# What you should do
Restate each entry below exactly; pictures stay out of the copy.

# Listed records
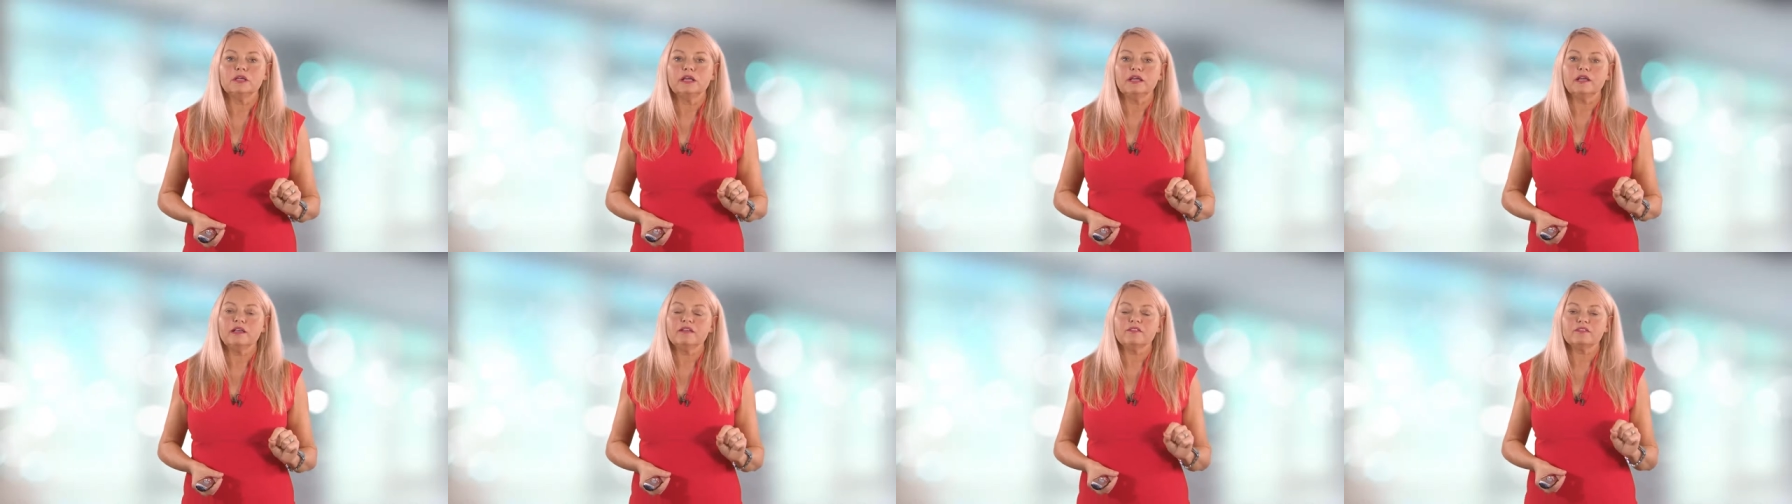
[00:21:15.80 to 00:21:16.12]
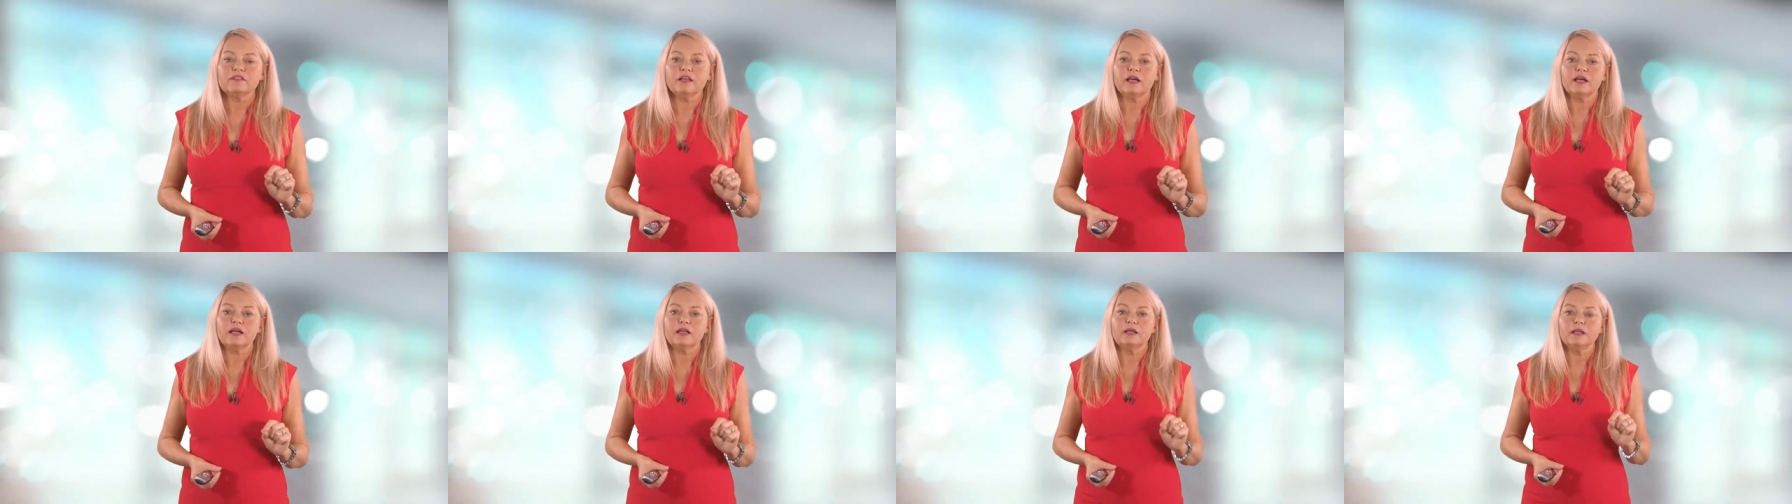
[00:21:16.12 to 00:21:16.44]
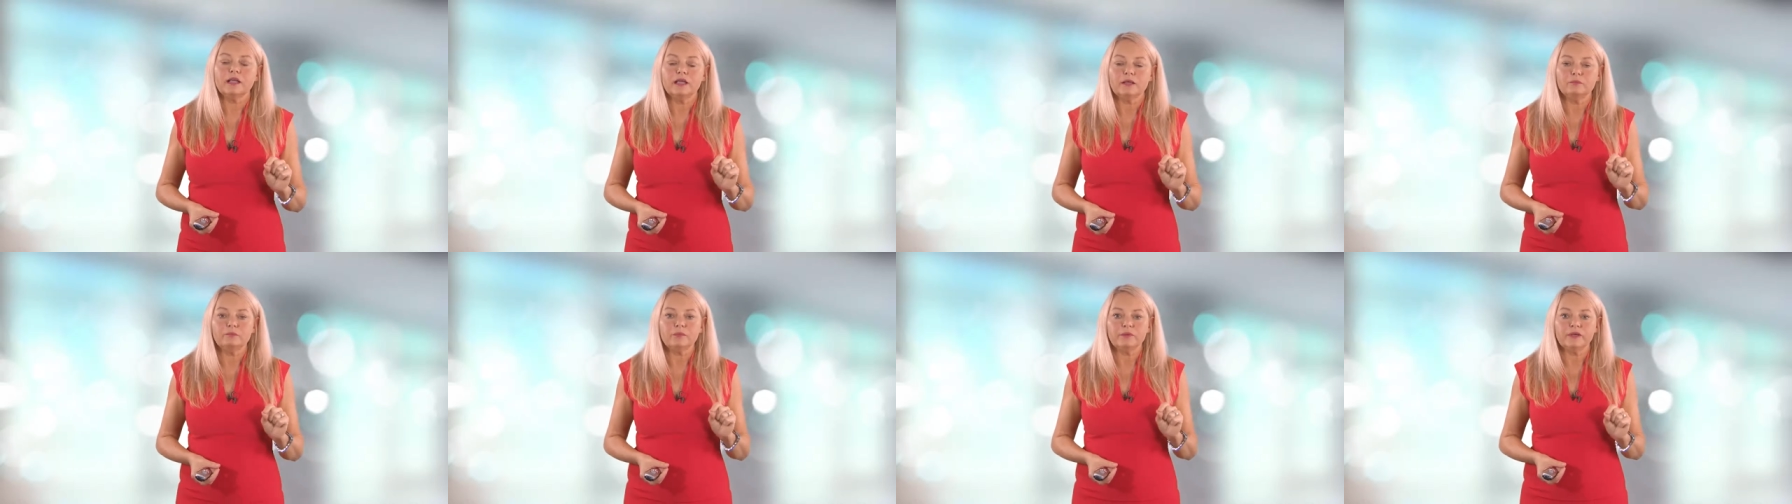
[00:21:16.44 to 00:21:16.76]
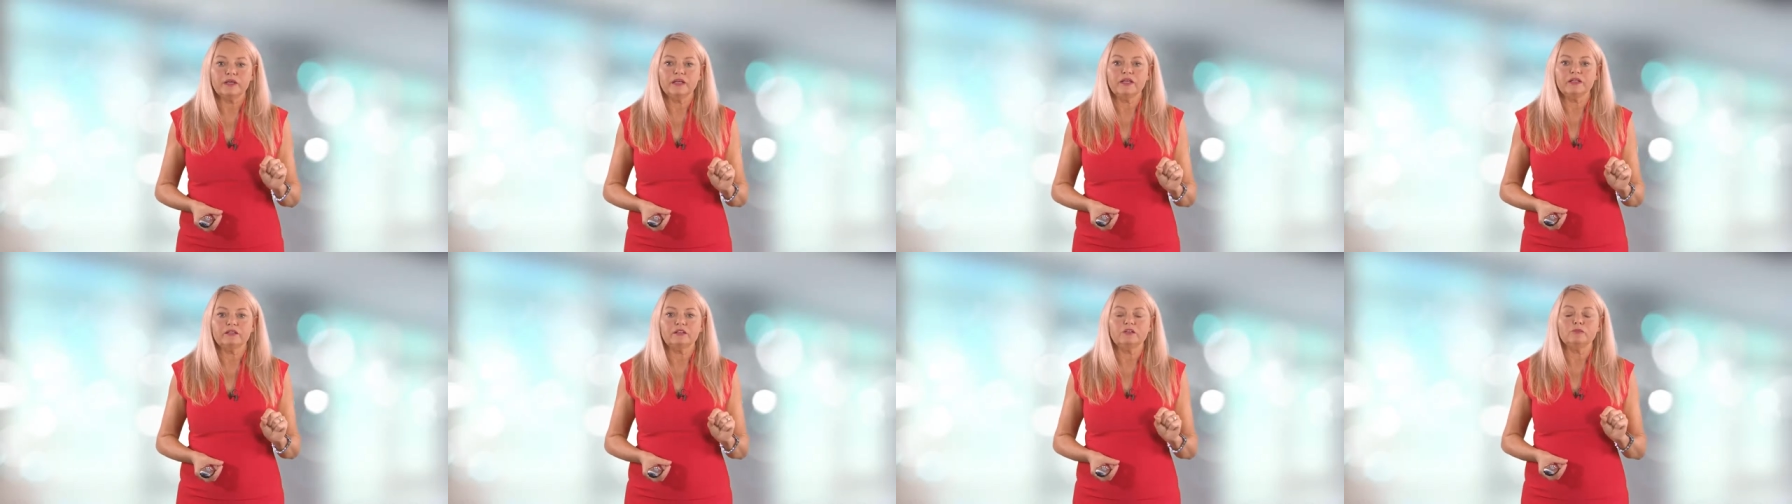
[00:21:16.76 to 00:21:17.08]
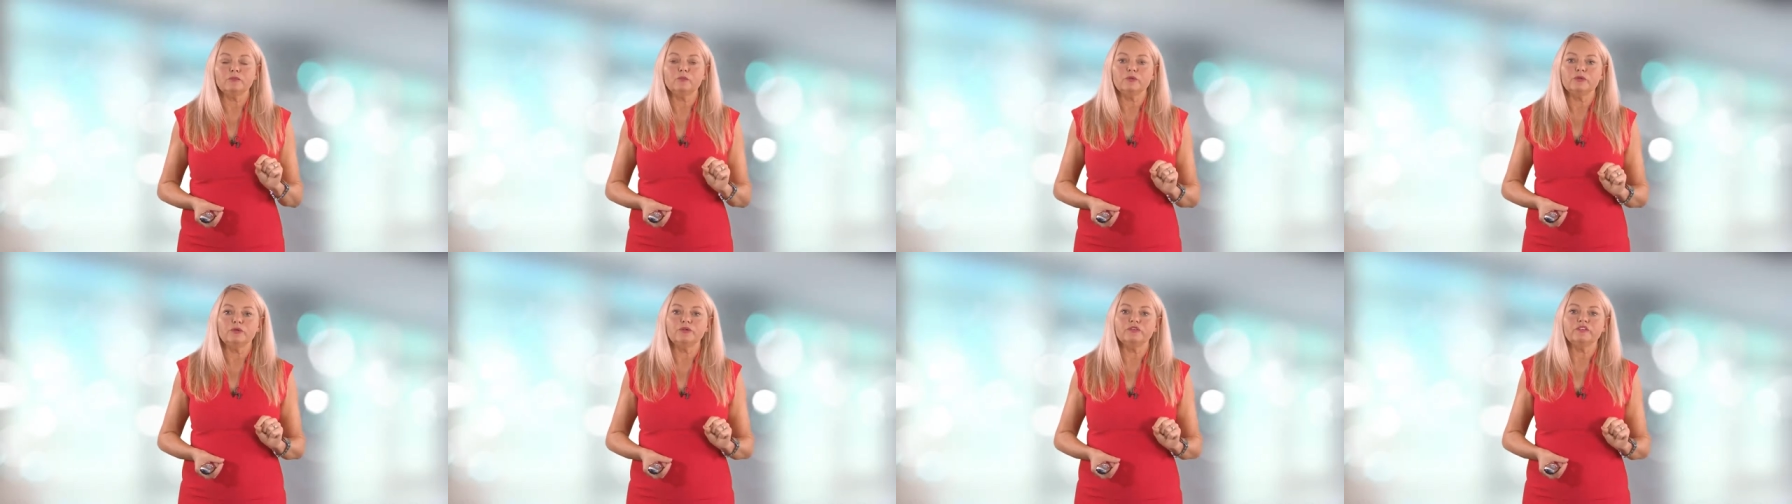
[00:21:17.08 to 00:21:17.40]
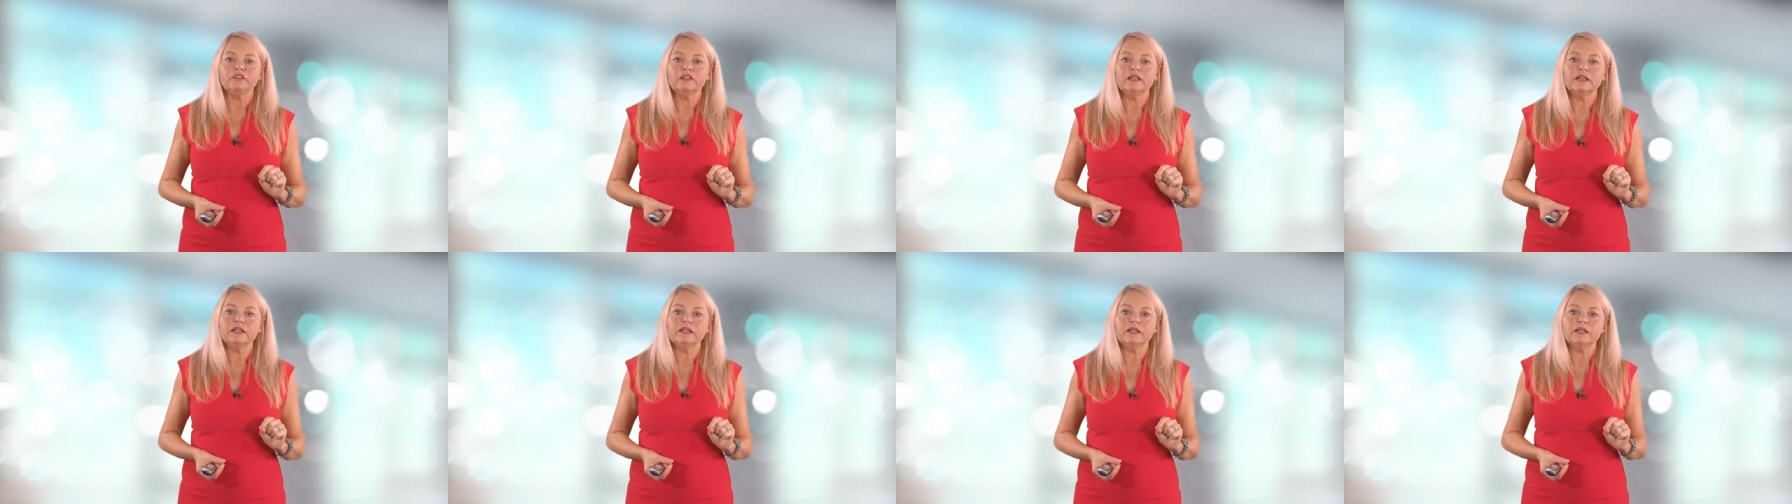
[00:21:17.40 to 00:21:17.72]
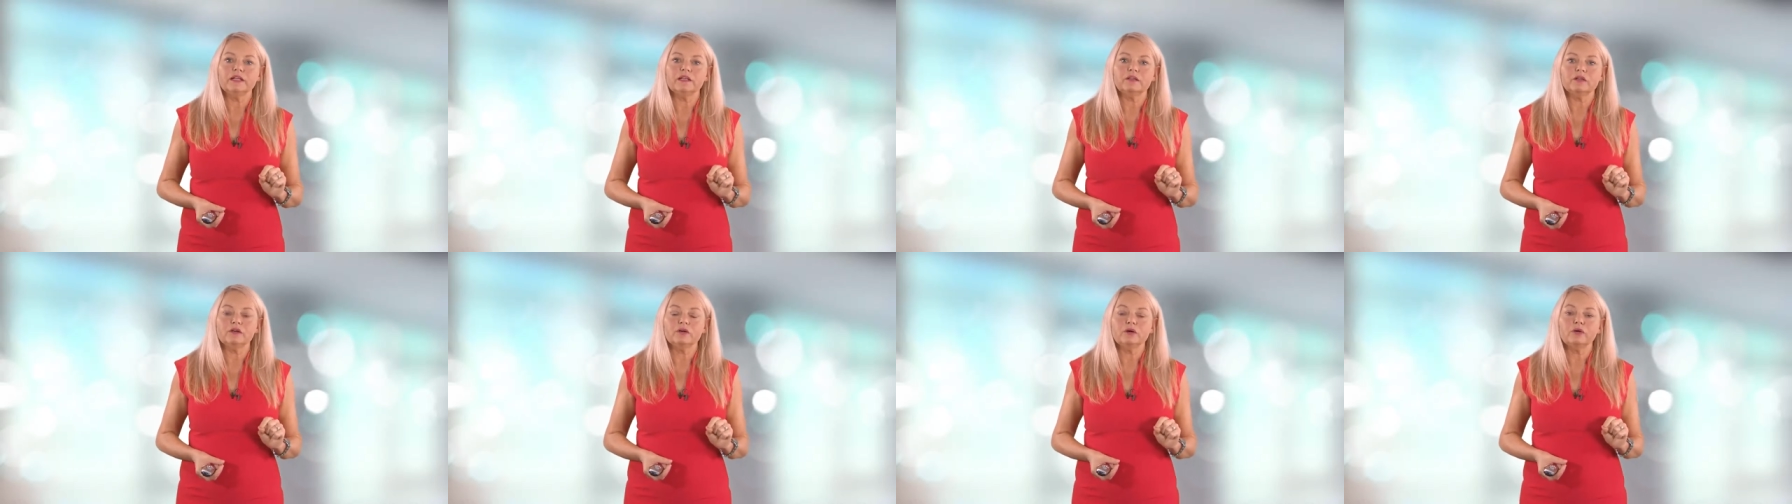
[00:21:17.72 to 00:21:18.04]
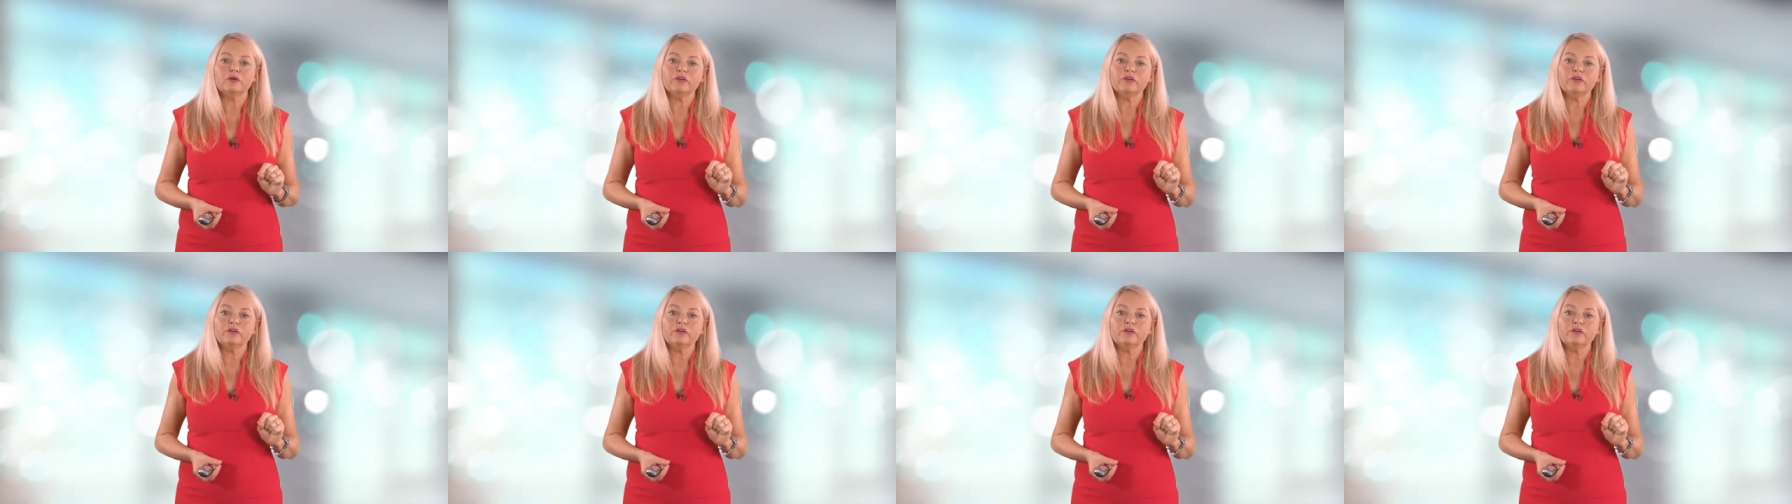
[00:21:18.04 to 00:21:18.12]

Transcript: is that impeding wound healing,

# Exercise result
[00:21:15.80 to 00:21:16.12]
[00:21:16.12 to 00:21:16.44]
[00:21:16.44 to 00:21:16.76]
[00:21:16.76 to 00:21:17.08]
[00:21:17.08 to 00:21:17.40]
[00:21:17.40 to 00:21:17.72]
[00:21:17.72 to 00:21:18.04]
[00:21:18.04 to 00:21:18.12]

Transcript: is that impeding wound healing,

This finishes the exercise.